What on Earth Was 60 Minutes Thinking With That Majorie Taylor Greene Interview?
This was a masterclass in how not to interview someone on the far right.
Representative Marjorie Taylor Greene has called for a “national divorce”; lied about the 2020 election; spread conspiracy theories about 9/11, the 2018 Parkland shooting, and Jewish space lasers setting forests on fire in California; and repeatedly expressed support for fatal violence against Democrats.
And she was given an open platform on 60 Minutes.
On Sunday, the radical member of Congress joined CBS’s Lesley Stahl for an exclusive and much-promoted interview special, in which the duo were seen walking the halls of Congress and Greene was filmed showing off her CrossFit skills.
Aside from the odd “day in the life” aesthetic of the interview, Stahl’s interview of Greene, and perhaps CBS’s edits of it, displayed a shocking deference to the Georgia congresswoman and her dangerous ideas. One moment in particular embodied the shortcomings of the interview: just enough pushback to show an effort, not enough to prove that the effort meant anything at all.
Stahl asked Greene about things she has said in the past, like: “The Democrats are a party of pedophiles.”
“I would definitely say so,” Greene affirmed. “They support grooming children.”
“They are not pedophiles,” Stahl responded. “Why would you say that?”
“Democrats, Democrats support—even Joe Biden, the president himself, supports children being sexualized and having transgender surgeries,” Greene said. “Sexualizing children is what pedophiles do to children.”
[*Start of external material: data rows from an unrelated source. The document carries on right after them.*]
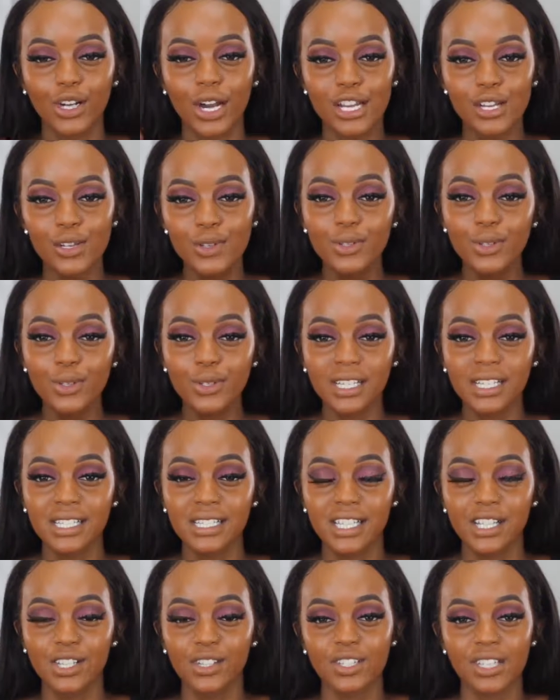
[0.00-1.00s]
I use those
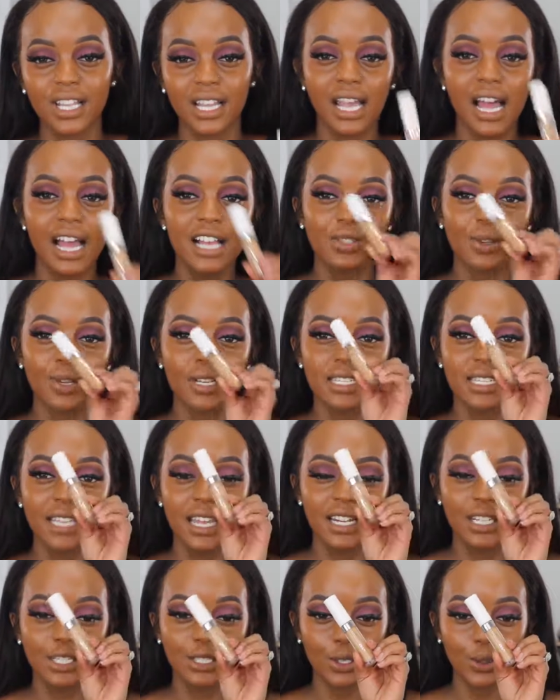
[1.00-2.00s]
concealers a lot, so I
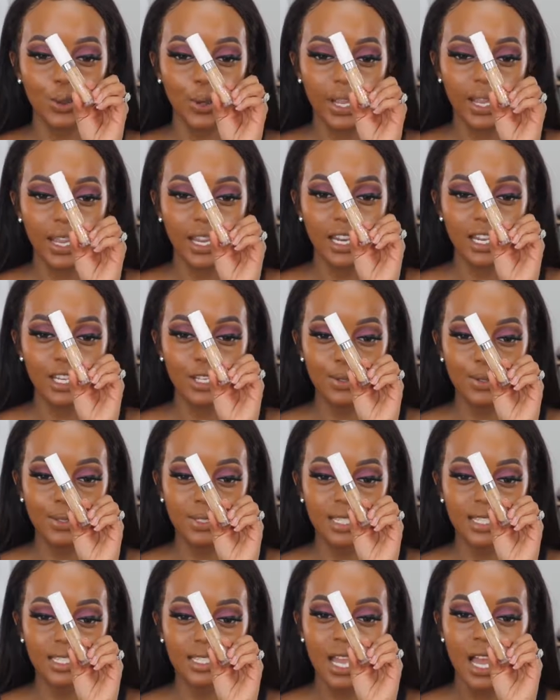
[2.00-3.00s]
decided to go ahead and use
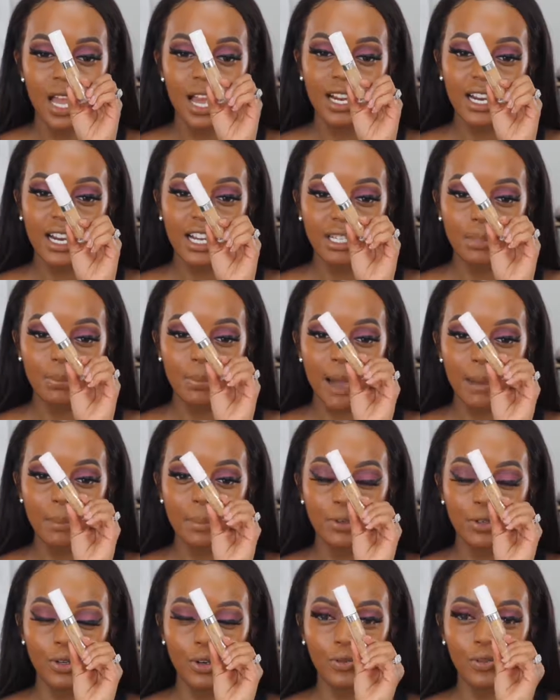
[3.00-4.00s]
this
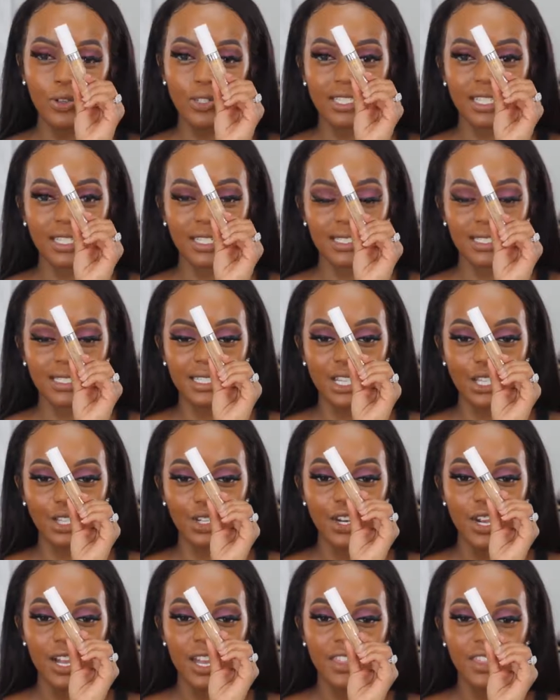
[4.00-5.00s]
ColourPop No Filter
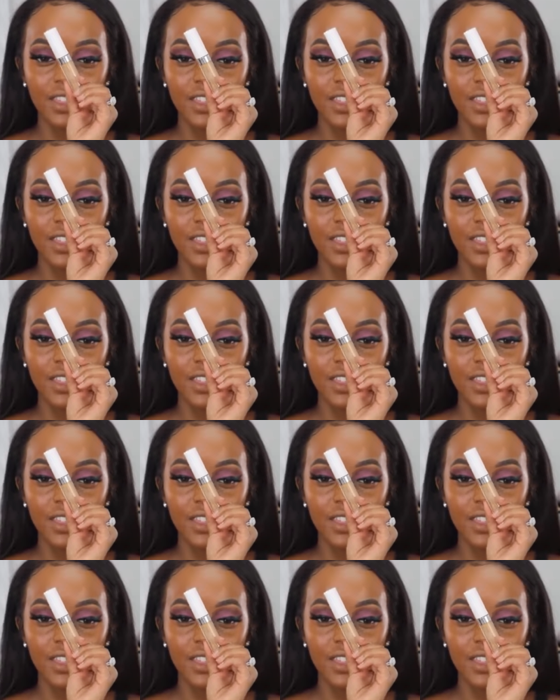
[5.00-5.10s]
concealer.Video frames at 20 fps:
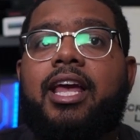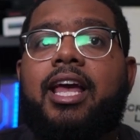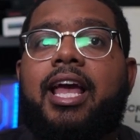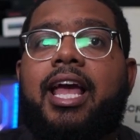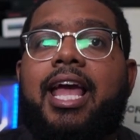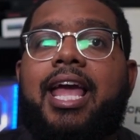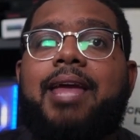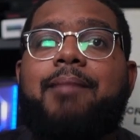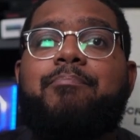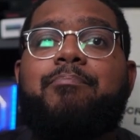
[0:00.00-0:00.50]

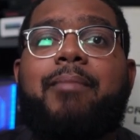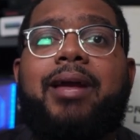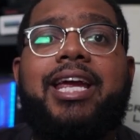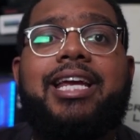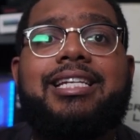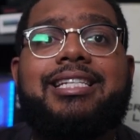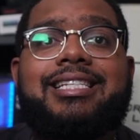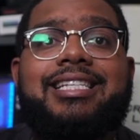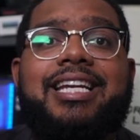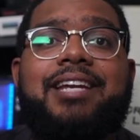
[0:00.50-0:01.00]
It may
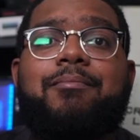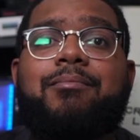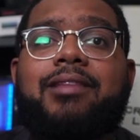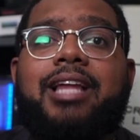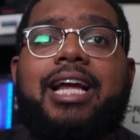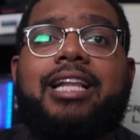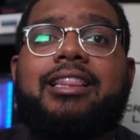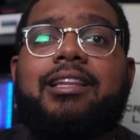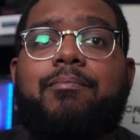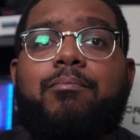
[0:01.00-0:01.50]
seem
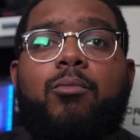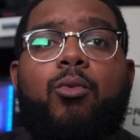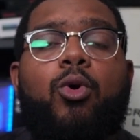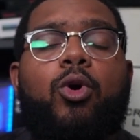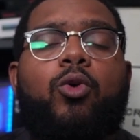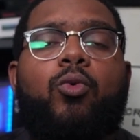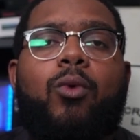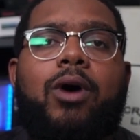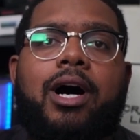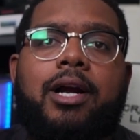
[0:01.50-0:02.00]
like the more
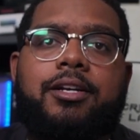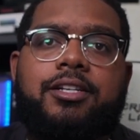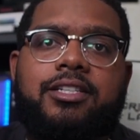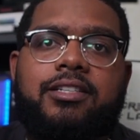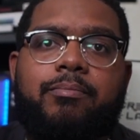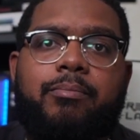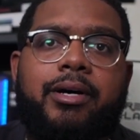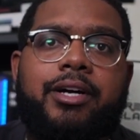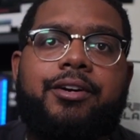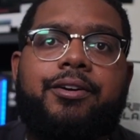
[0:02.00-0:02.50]
wattage the
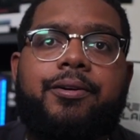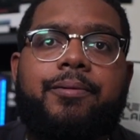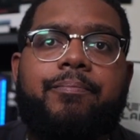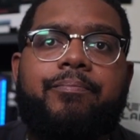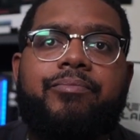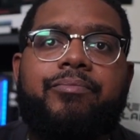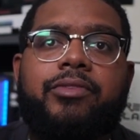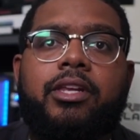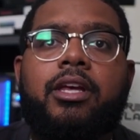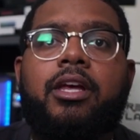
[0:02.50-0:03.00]
better,
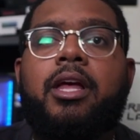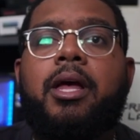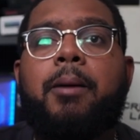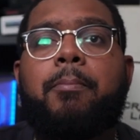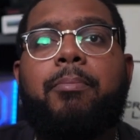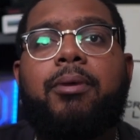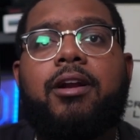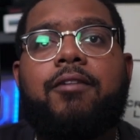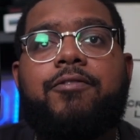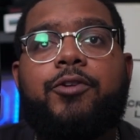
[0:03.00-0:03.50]

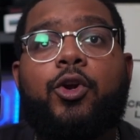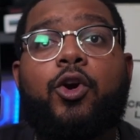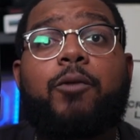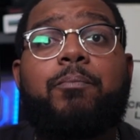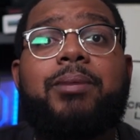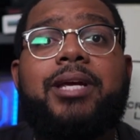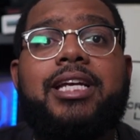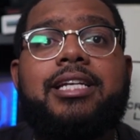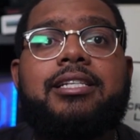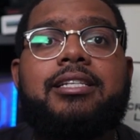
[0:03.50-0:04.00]
but if your
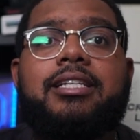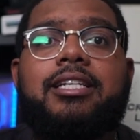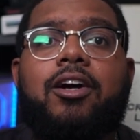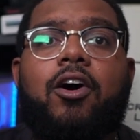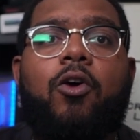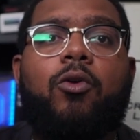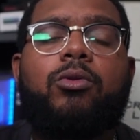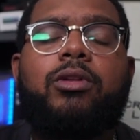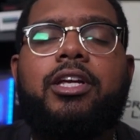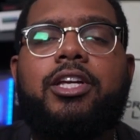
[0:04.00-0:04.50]
PC
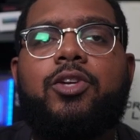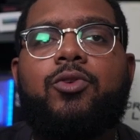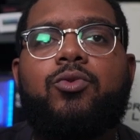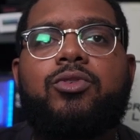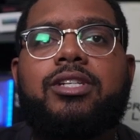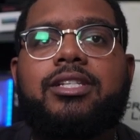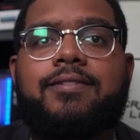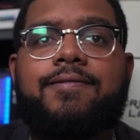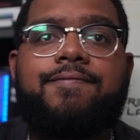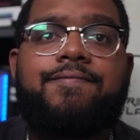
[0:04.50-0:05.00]
only
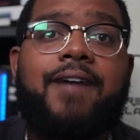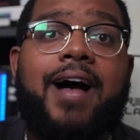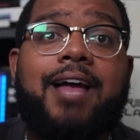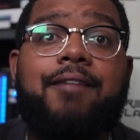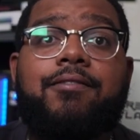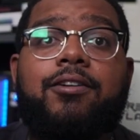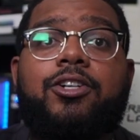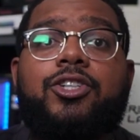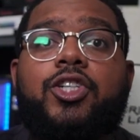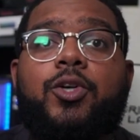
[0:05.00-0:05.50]
uses
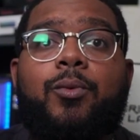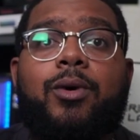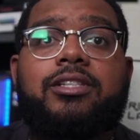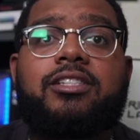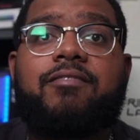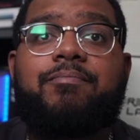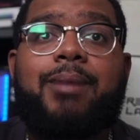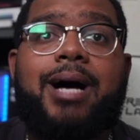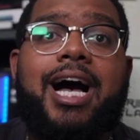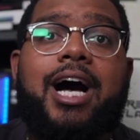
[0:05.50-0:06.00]
500 watts of
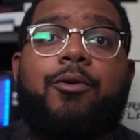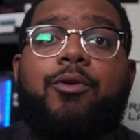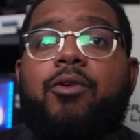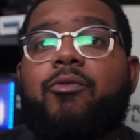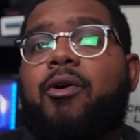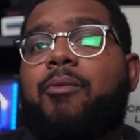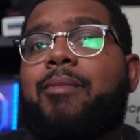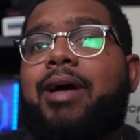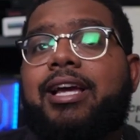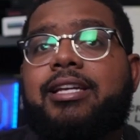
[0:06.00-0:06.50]
power when
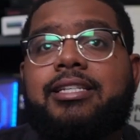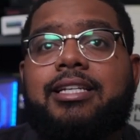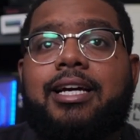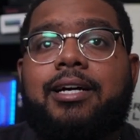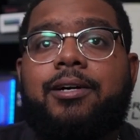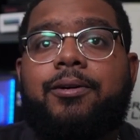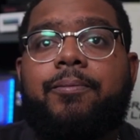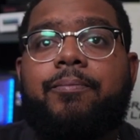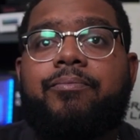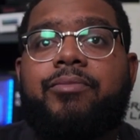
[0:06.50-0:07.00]
maxed
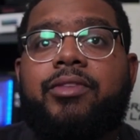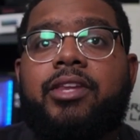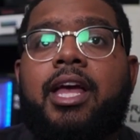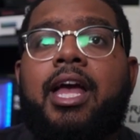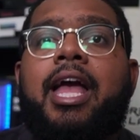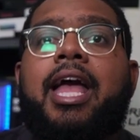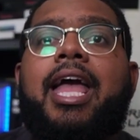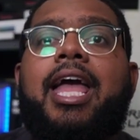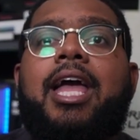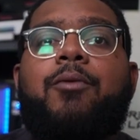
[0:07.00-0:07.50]
out,
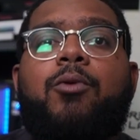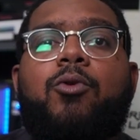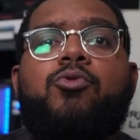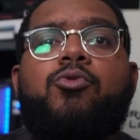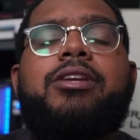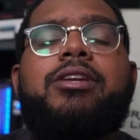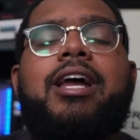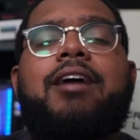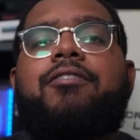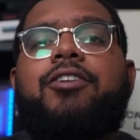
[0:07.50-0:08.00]
it will
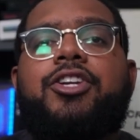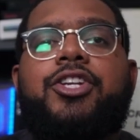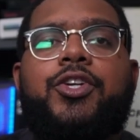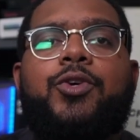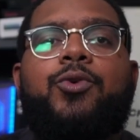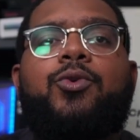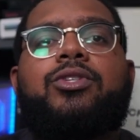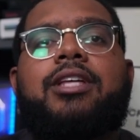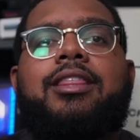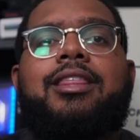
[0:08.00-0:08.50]
never
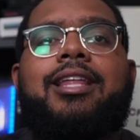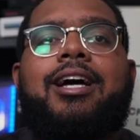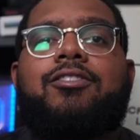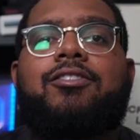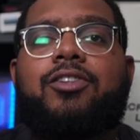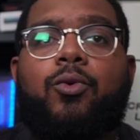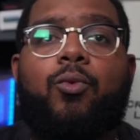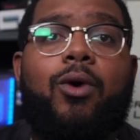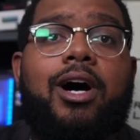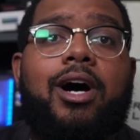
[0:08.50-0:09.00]
use
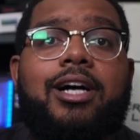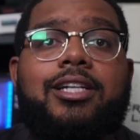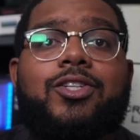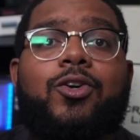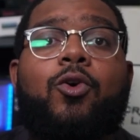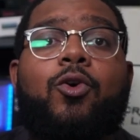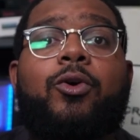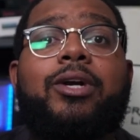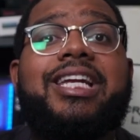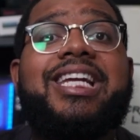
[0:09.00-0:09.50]
1000 watts
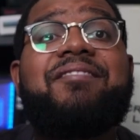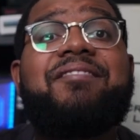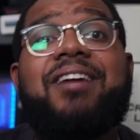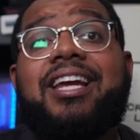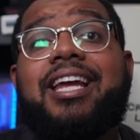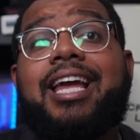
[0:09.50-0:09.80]
or even get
“Wow. OK,” Stahl responded. “But my question really is, why can’t you fight for what you believe in without all that name-calling and without the personal attacks?”
That Stahl was unprepared to more directly confront for a major talking point among Republicans, and that she reduced their attacks on trans kids and gender-affirming care to “name-calling,” speaks volumes about the folly of the entire interview.
After an ensuing back-and-forth about name-calling, Stahl offered to move on. “Let me button this up, and we’ll move on,” she said, before asking about Greene’s hopes to bring America closer to her views, which include instituting a Christian government, banning abortion nationally, defunding the FBI, and stopping immigration for four years.
Stahl focused on the former. “The Constitution, the very First Amendment, prohibits having a religion in the government,” she pointed out.
“Yet the Founding Fathers quoted the Bible constantly and were driven by their faith,” Greene responded, somehow with the production leaving that as the last word.
The interview concludes almost like a foreboding movie trailer.
“As a fervent supporter of the now-indicted Donald Trump, she was a featured speaker at his rally in Waco last weekend. While she’s adored here, the latest national poll has her approval rating at just 29 percent,” a following voice-over read.
A clip of Trump follows.
“Marjorie Taylor Greene, you happened to be here,” Trump says. “Would you like to run for the Senate? I will fight like hell for you, I’ll tell ya.”
“The question for her, and the country, is can she expand her brash MTG brand beyond the right-wing, populist base?” the voice-over finishes.
This half-critical, half-not approach characterized much of the interview. “Before Congress, she helped run the family construction company in Georgia,” the interview’s voice-over read in another part of the special on Greene. It continued, describing her as “known to be smart and fearless and has a history of believing in conspiracy theories.” Why, exactly, she is characterized as “smart”—and by whom—is not completely clear. And in a broader sense, calling Green “smart and fearless” is like calling The Simpsons’ Mr. Burns “resourceful and bold.”
The production overall was too willing to move on, offering mere samplings of Greene’s issues paired with a touch of pushback. It embodied the sort-of journalism that insists on its merit by arguing that the best spokesperson for showing the wrongness of something is itself, rather than another observer explaining why exactly it is wrong. Stahl doesn’t need to actually interrogate the absurdity or danger of something Greene says; she just needs to push back once to show the contrast, and then the viewers can just see for themselves.
In some sense, the production felt like a time-warp back to 2016; the special was a piece built for intrigue, a self-proclaimed holistic examination into someone who is neither intriguing nor enigmatic. And though it should be needless to say, apparently it is not: Providing such room for complexity about someone so simply unfit to represent this country is exactly how we got Donald Trump—and exactly how we’ll keep getting more like him (heck, maybe even more of him).